Although he did not join the 1896 revolution he was jailed in Fort Santiago then exiled  and imprisoned in Carcel Modelo in Madrid in 1897.  After his  release he studied the art of war under Belgian General Gerard Leman and returned to the Philippines in 1898 for the second phase of the revolution.  He established the revolutionary periodical La Independencia in September 1898.  In this newspaper was printed in 1899 the Spanish poem Filipinas of Jose Isaac Palma which was later adopted as the lyrics for Julian Felipe’s Marcha Nacional Filipina (now our national anthem).   
In Malolos he established the first Philippine Military  School, the Academia Militar on October 25, 1898. Luna also served in the  Malolos Congress.


Tomas P. Arejola
September 18, 1865 - May 22, 1926)
Tomas Arejola was an active Mason in Spain and served as the secretary of Grand Master Miguel Morayta of the Grande Oriente Español.  A prolific writer, Arejola wrote articles in the liberal newspapers of Madrid: La Vanguardia, El Progreso, Heraldo de Madrid,  La Correspondencia de España and El Paris to campaign for political reforms,   representation in the Spanish Cortes and integration of the Philippines as a province of Spain.  He also wrote for La Solidaridad.

 After the discovery of the Katipunan in the Philippines,  on August 21, 1896  the Governor of Madrid accompanied by deputies, public order and secret police agents sequestered the archives of the Grande Oriente Español and the Asociación Hispano-Filipina which were housed together at Calle Pretil de los Consejos.  An hour later the police searched  the residences of Masons of the Order including that of Grand Master Morayta.

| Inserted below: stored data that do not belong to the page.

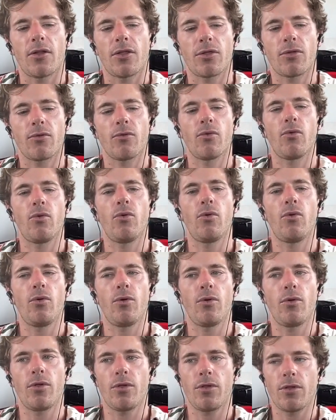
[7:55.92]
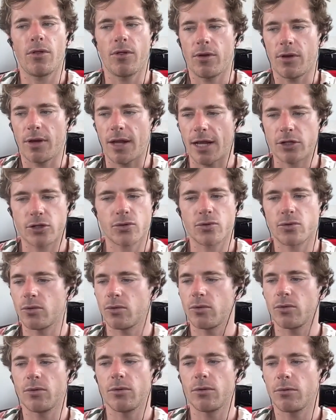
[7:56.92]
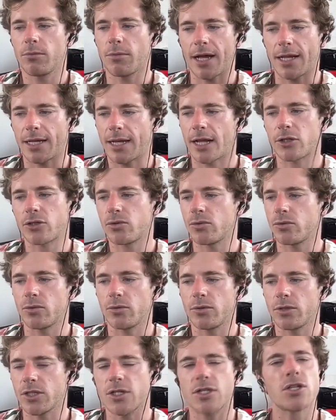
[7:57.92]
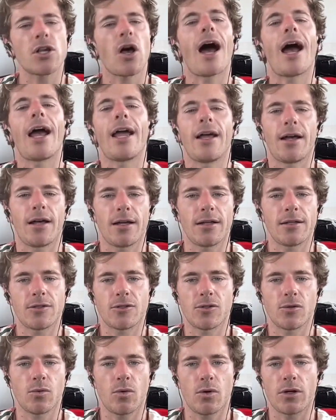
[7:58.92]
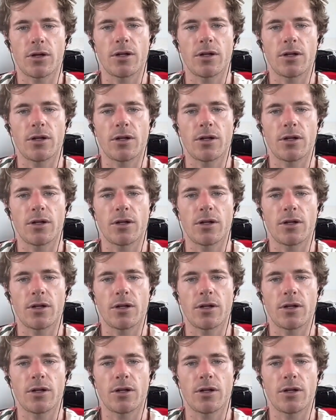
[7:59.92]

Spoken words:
through my natural desire to wantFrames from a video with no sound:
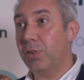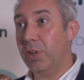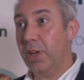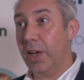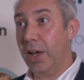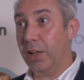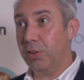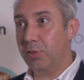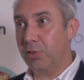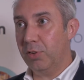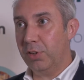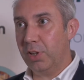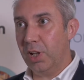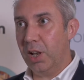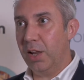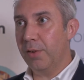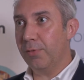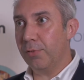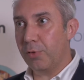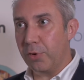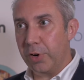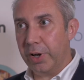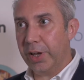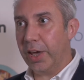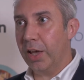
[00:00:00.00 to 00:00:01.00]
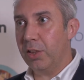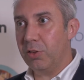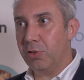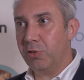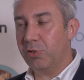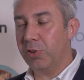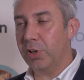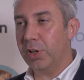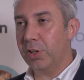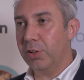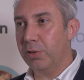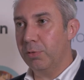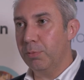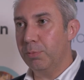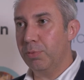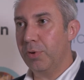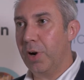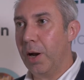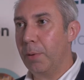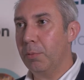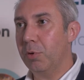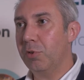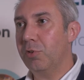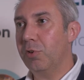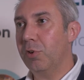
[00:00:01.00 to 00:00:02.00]
You had to deliver against certain
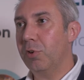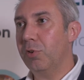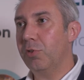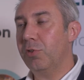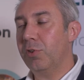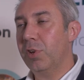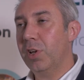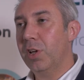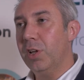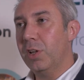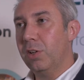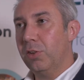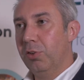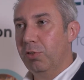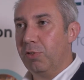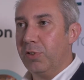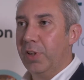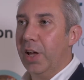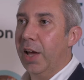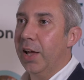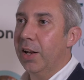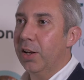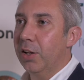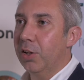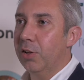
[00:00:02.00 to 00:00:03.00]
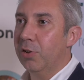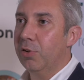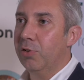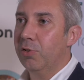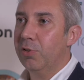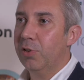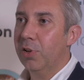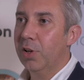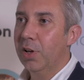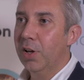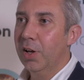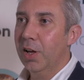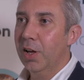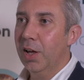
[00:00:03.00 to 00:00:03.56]
parameters, standards.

The following day, Tomas Arejola was arrested and detained for three days.  Grand Master Morayta escaped arrest because he was at the time spending summer in France.  (Susana Cuartero Escobes, Jose Rizal y la Masoneria, 1997)
PictureTomas Arejola
Arejola was a brilliant orator.  In one of his speeches, he stressed why Masonry should be the model for the advocates of reform:
     “If Masonry is then the supreme manifestation of democracy, for in democracy are found Masonry’s principles, teachings and tenets combined, there can be nothing more profitable and  logical for us—children of a forgotten country on the other side of the world– than to adopt those principles for our own and to become strong advocates of reform  if we truly wish to see the land of our ancestors redeemed and transformed from a neglected and downtrodden Spanish colony, poor and sickly, without rights or liberties, into a dignified, free and prosperous nation on the horizon of which the sun of justice and civilization will rise in full splendor.

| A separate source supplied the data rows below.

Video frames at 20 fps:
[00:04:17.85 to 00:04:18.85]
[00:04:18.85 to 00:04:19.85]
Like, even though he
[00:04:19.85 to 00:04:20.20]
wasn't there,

   “There is no place for doubt.  A Fraternity that, like Masonry, has existed and will always exist through the centuries, paying unremitting homage to the eternal verities, consecrating its efforts to the redemption of humanity, is the destined liberator to bring freedom and right to the Philippines.” (Cited by Kalaw, History of Philippine Masonry, p26.)

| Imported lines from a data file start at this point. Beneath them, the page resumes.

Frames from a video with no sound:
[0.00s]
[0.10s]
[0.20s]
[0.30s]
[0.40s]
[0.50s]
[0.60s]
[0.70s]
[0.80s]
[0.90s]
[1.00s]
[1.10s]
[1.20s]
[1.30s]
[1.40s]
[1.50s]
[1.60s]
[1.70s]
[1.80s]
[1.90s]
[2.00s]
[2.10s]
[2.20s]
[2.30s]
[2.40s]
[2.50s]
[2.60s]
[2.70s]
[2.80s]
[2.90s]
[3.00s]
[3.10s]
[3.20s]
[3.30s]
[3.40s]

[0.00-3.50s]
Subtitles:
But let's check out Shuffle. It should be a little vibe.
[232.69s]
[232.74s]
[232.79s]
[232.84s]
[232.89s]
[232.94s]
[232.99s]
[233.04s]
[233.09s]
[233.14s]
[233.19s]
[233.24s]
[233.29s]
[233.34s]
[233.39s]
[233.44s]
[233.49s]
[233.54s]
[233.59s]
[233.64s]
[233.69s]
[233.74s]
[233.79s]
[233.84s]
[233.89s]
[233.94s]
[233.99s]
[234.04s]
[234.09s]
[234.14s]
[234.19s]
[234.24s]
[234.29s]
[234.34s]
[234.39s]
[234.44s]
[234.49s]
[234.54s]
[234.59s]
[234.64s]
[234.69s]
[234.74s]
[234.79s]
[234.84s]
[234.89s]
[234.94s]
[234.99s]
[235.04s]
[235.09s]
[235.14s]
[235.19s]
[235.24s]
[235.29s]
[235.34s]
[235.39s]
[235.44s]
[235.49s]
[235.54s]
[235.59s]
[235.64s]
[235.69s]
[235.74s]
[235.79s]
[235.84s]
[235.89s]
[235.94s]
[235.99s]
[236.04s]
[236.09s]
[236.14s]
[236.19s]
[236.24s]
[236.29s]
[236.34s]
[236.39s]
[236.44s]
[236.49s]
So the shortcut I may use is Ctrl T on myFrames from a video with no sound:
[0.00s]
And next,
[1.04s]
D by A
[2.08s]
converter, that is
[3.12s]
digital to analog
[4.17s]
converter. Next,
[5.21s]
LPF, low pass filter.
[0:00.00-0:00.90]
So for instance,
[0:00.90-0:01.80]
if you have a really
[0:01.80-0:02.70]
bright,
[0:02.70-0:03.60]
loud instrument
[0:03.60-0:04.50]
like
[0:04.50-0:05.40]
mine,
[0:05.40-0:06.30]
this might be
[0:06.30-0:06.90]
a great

Arejola was born in Nueva Caceres (Naga City today) in Ambos Camarines (now Camarines Sur).  He went to Spain in 1886 to finish his law degree which he started at the University of Santo Tomas; graduating in 1888 at the Central University of Madrid. 
He represented his town in the Malolos Congress in 1898. 
He joined the organization of the Nacionalista Party in 1907,  and again represented Ambos Camarines in the Philippine Assembly until 1915.
Arejola died of tuberculosis on May 22, 1926.